**Activity**
Look below for the line containing "[8:28.70-8:29.70]", then write out that line and every line after it to the end, exactly, minus the pictures.

**Supplied material**
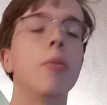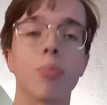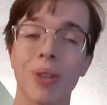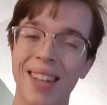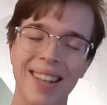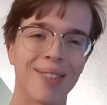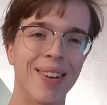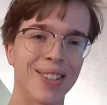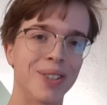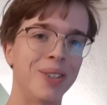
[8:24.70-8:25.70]
Breathing after
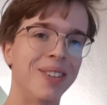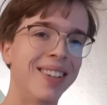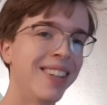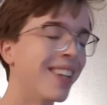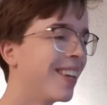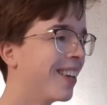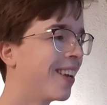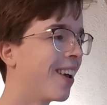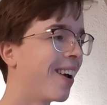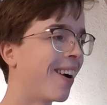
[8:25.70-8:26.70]
measure 2.
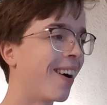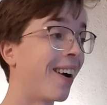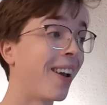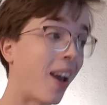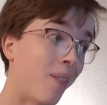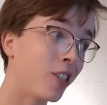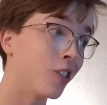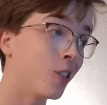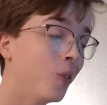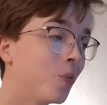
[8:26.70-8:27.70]
At measure
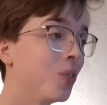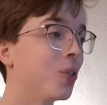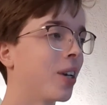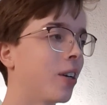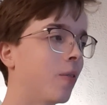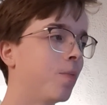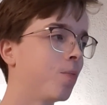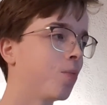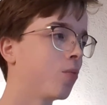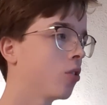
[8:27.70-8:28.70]
2, you can
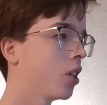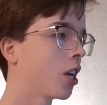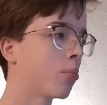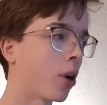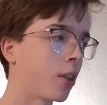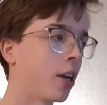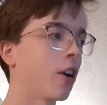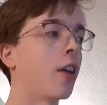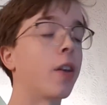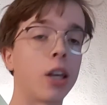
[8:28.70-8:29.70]
take a breath there
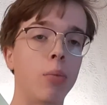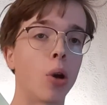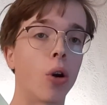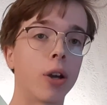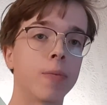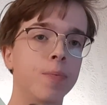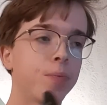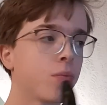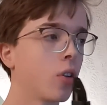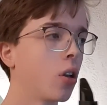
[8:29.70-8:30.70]
and then keep going.
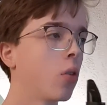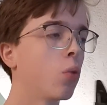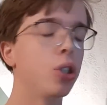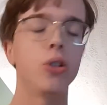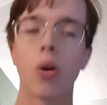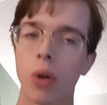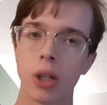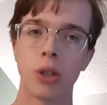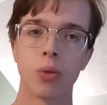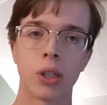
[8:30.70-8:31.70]
What you don't want
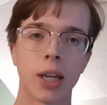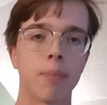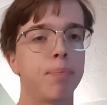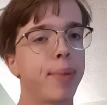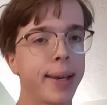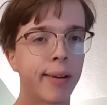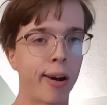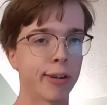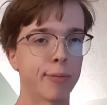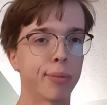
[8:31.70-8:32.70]
to do is take a big
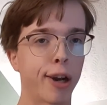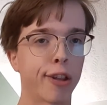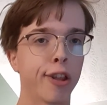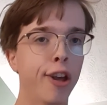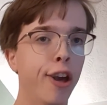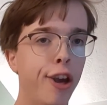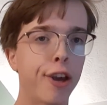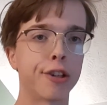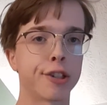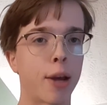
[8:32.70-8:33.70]
honking breath
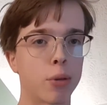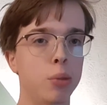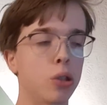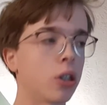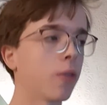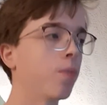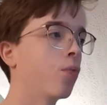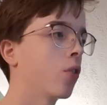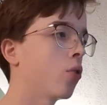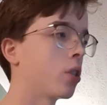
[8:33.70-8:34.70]
and stop the music.
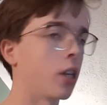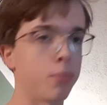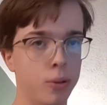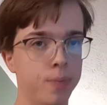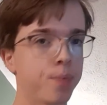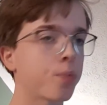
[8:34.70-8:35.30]
For example,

**Completed task**
[8:28.70-8:29.70]
take a breath there
[8:29.70-8:30.70]
and then keep going.
[8:30.70-8:31.70]
What you don't want
[8:31.70-8:32.70]
to do is take a big
[8:32.70-8:33.70]
honking breath
[8:33.70-8:34.70]
and stop the music.
[8:34.70-8:35.30]
For example,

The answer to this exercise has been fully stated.